- Born: 28 June 1890 Beverley, Yorkshire, England
- Died: 24 September 1976 (aged 86) Hampstead, London, England
- Occupation: Bookseller
- Known for: Founder of Collet's bookshop
- Relatives: Maurice Benington Reckitt (brother)

= Eva Collet Reckitt =

British bookseller (1890–1976)

Eva Collet Reckitt (28 June 1890 – 24 September 1976) was the founder of the left-wing bookshop Collet's on Charing Cross Road, London, UK, in 1933.

==Biography==

Eva Collet Reckitt was born in Beverley, Yorkshire, England, on 28 June 1890, to Arthur Benington Reckitt (secretary of the starch manufacturers Reckitt and Sons) and his wife, Helen Annie, née Thomas. After the family moved to St Leonards-on-Sea, Sussex, Eva developed an interest in socialist and progressive politics, and went on to study Philosophy at University College, London, in 1921, earning a BA degree with first-class honours in 1924.

In 1927, she was elected to the executive of the Labour Research Department. As one of the heirs to the Reckitt family business, formerly Reckitt & Colman and now part of Reckitt Benckiser, she supported the Communist Party of Great Britain from the 1920s to the 1950s. Her philanthropic efforts included being a shareholder for Plato Films Ltd, the body established in 1951 to provide the Left and in particular the Communist movement with films from the Socialist part of the world.

Reckitt's left-wing political affiliations put her at odds with her elder brother, the Anglo-Catholic writer and editor Maurice Benington Reckitt. She was described by one MI5 officer as "the Communist Party's milch-cow", and was under surveillance from 1923 to 1953.

She died, aged 86, on 24 September 1976 at the Royal Free Hospital, Hampstead, London.
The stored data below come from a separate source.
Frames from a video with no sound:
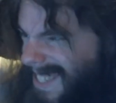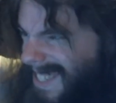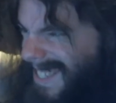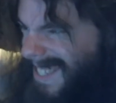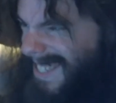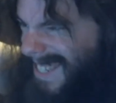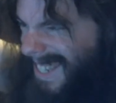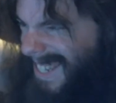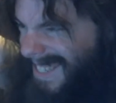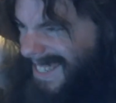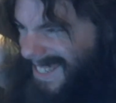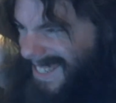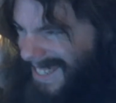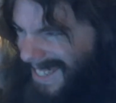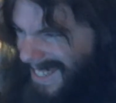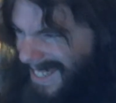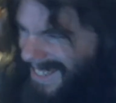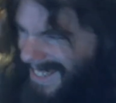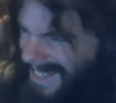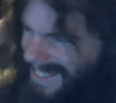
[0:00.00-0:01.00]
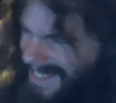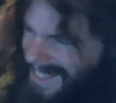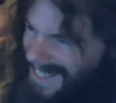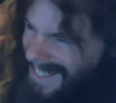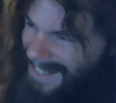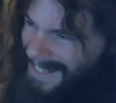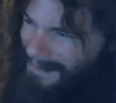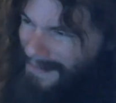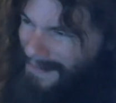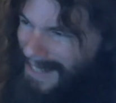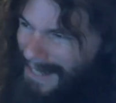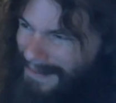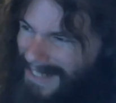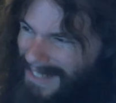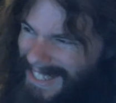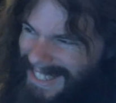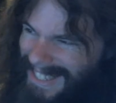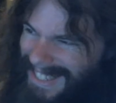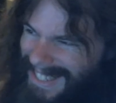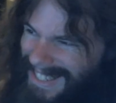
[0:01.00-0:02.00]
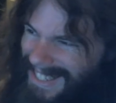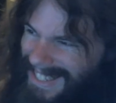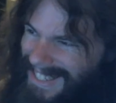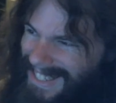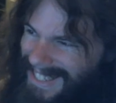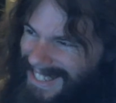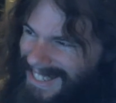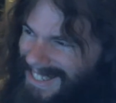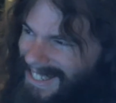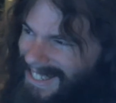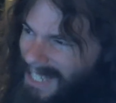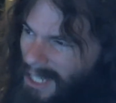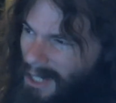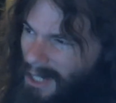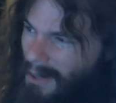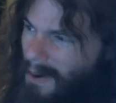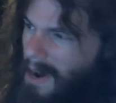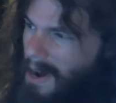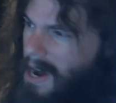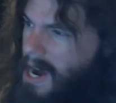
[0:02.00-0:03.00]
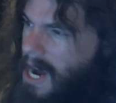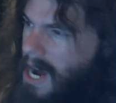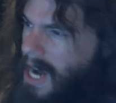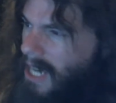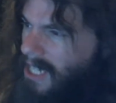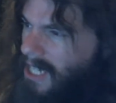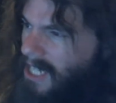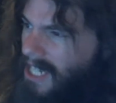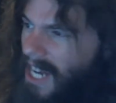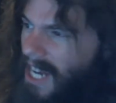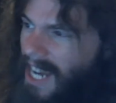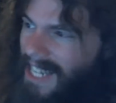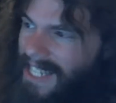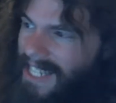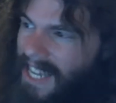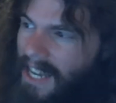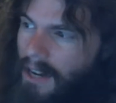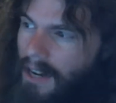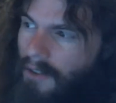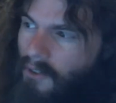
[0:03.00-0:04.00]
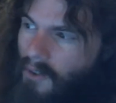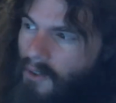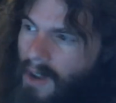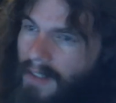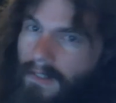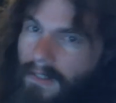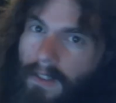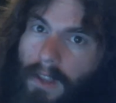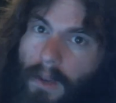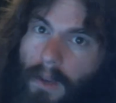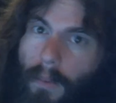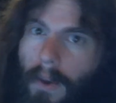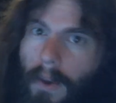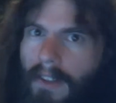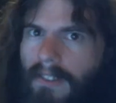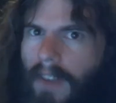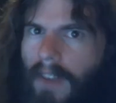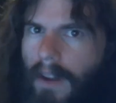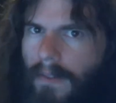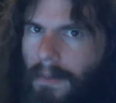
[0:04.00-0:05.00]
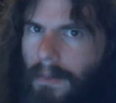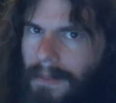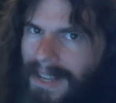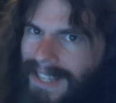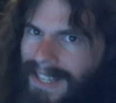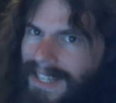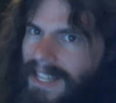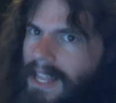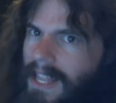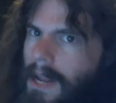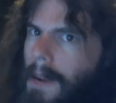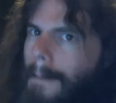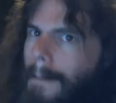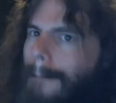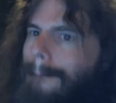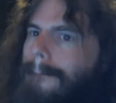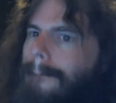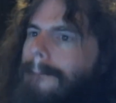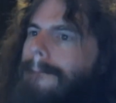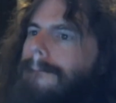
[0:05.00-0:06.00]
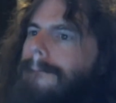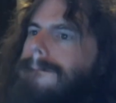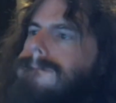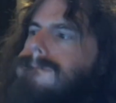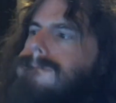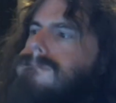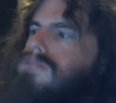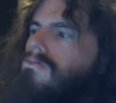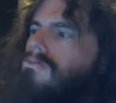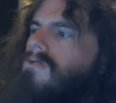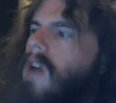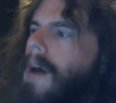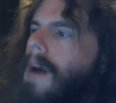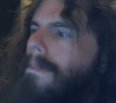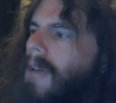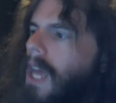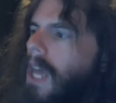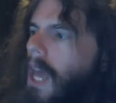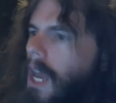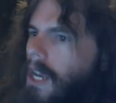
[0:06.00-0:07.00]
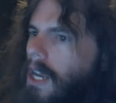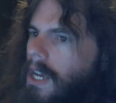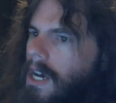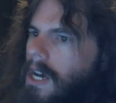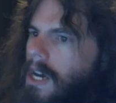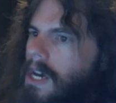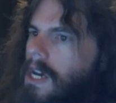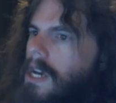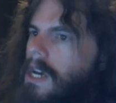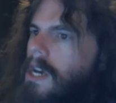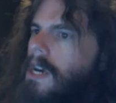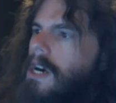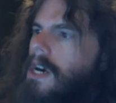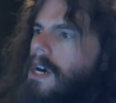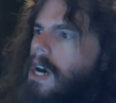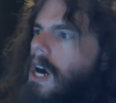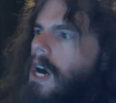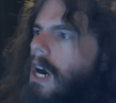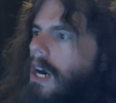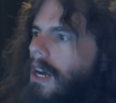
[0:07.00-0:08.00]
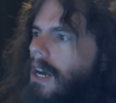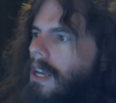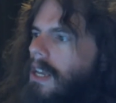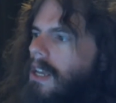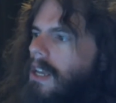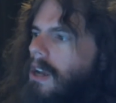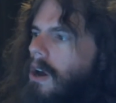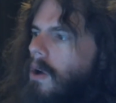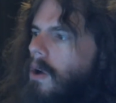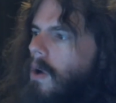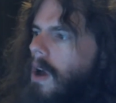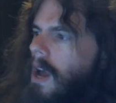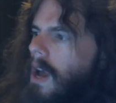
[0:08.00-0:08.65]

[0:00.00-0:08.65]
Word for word: audacity to say that maybe it's not, you know, a good idea to trust the U.S. government and their propaganda. Uh, you know,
In her obituary in the journal History Workshop, to which she had lent her support, Raphael Samuel described her socialism as "a living thing, a matter of thought, criticism and conviction", and built upon "personal loyalties nourished by a lifetime's activity".

==Collet's==
The bookshop was owned by the Eva Collet Trust, established by Eva Collet Reckitt in 1934 to import communist and radical publications. The bookshop at 66 Charing Cross Road already existed as a radical bookshop, Henderson's, nicknamed "the bomb shop"; on the death of the owner, F. R. Henderson, in 1934, it was bought by Eva Collet Reckitt, and Olive Parsons became a founder director. In 1936, Collet's acquired the stock of the London-Soviet trading agency Arcos. After World War II, Collet's expanded by opening branches in Manchester, Glasgow, Moscow, Prague and New York City. In 1965, the head office moved to a new building in Wellingborough, Northamptonshire; by this time, it had two shops in Charing Cross Road and a Chinese shop near the British Museum. In 1993, Collet's was acquired by Tybex Ltd (the holding company of Philip Wilson Publishers Ltd). Olive Parsons was then aged 101.

According to the Radical Bookshop History Project, Eva Collet Reckitt "had a broad policy on stock but drew the line at 'those mysterious world religions' and 'phoney psychology'." The entry for Collet's in Driff's Guide to All the Secondhand & Antiquarian Bookshops in Britain (1985–86) says: "Colletts 52 Charing X Rd ...sml stk on s/h penguins ... there is also a small bsmt rm of political bks in the Collets [sic] two doors along but rumoured to be closing".

Collet's bookshop went bankrupt in 1993 and closed, although the nearby Russian Central and East European Bookshop, which purchased Collet's stock, remained open until 1997.